Observe that `contains_impl()`

does not refer to a `BinarySearchTree`

or any of its members. Thus, there is no need for it to have a `this`

pointer to a `BinarySearchTree`

object. We can declare the function
as a *static member function* to eliminate the `this`

pointer.

```
template <typename T>
class BinarySearchTree {
...
public:
bool contains(const T &value) const {
return contains_impl(root, value);
}
private:
static bool contains_impl(const Node *node, const T &value) {
if (!node) {
return false;
} else if (node->datum == value) {
return true;
} else if (value < node->datum) {
return contains_impl(node->left, value);
} else {
return contains_impl(node->right, value);
}
}
Node *root;
};
```

Just like a static member variable is associated with a class rather than an individual object, a static member function is also not associated with an individual object, and it cannot refer to non-static member variables.

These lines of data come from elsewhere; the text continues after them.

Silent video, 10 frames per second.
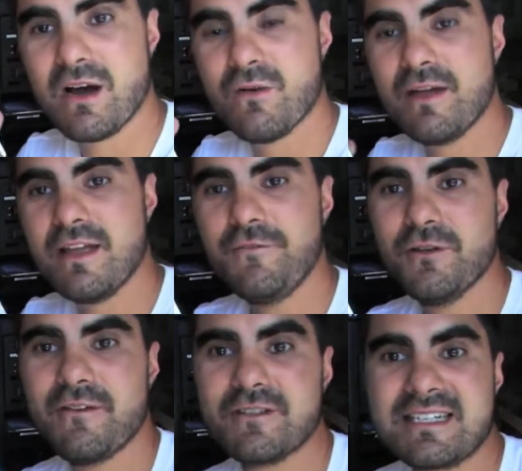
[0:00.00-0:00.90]
Now,
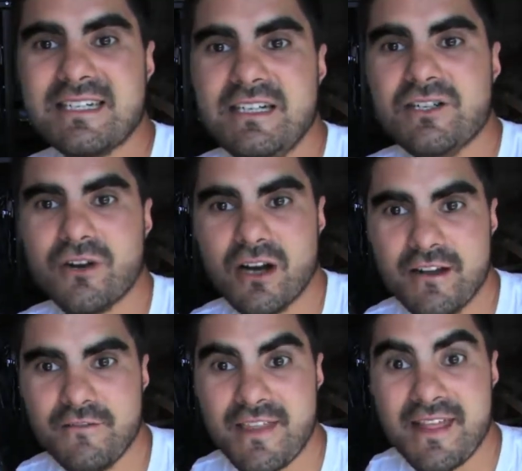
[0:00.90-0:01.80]
if you have a C
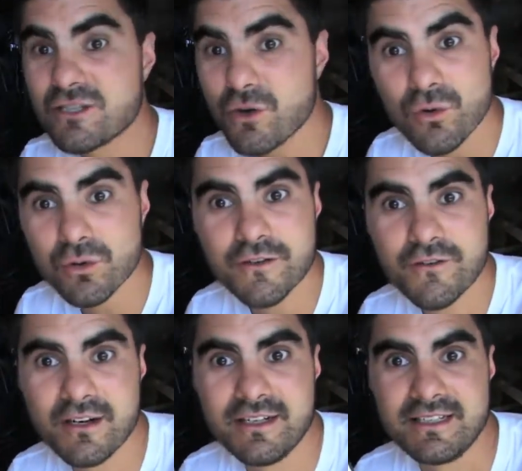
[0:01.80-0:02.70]
drive, and that's all
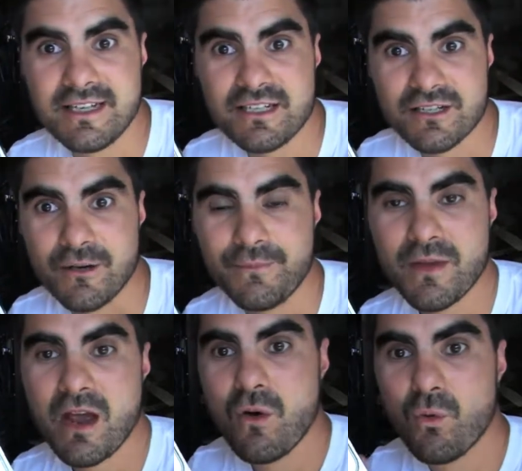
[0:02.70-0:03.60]
you've got in your desktop,
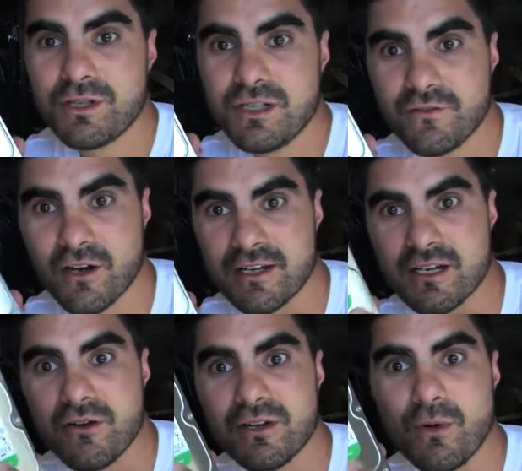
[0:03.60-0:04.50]
what you've got is
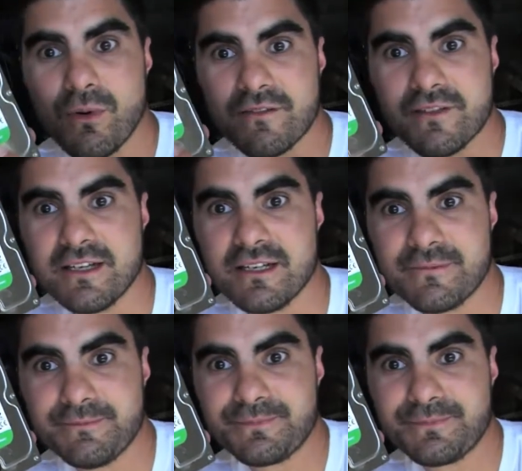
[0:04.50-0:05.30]
only one of these.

A public static member function can be called from outside the class using the scope-resolution operator, the same syntax for referring to a static member variable:

```
BinarySearchTree<int>::contains_impl(nullptr, -1);
// compile error because contains_impl() is not public
```

### BST-Based Set

Previously, we have seen array-based set implementations, one that used an unsorted array and another a sorted array. We can also implement a set using a binary search tree to store the data:

```
template <typename T>
class BSTSet {
public:
// EFFECTS: Inserts the given value into this set, if it is not
// already in the set.
void insert(const T &value) {
if (!elts.contains(value)) {
elts.insert(value);
}
}
// EFFECTS: Returns whether value is in this set.
bool contains(const T &value) const {
return elts.contains(value);
}
// EFFECTS: Returns the size of this set.
int size() const {
return elts.size();
}
private:
BinarySearchTree<T> elts;
};
```

If the underlying BST is *balanced*, meaning that each subtree within
the BST has close to the same number of elements in its left and right
child, then the height of the tree is in \(\textrm{O}(\log n)\),
where \(n\) is the size of the tree. Thus, the `contains()`

and
`insert()`

operations take logarithmic time, rather than the linear
time they would take on an unsorted set.

Unfortunately, our BST implementation does not guarantee that it will be balanced. In fact, inserting items in increasing order results in a maximally unbalanced tree as in Figure 86, resembling a list rather than a tree structure.

There are more complicated binary-search-tree implementations that do guarantee balance, but they are beyond the scope of this course.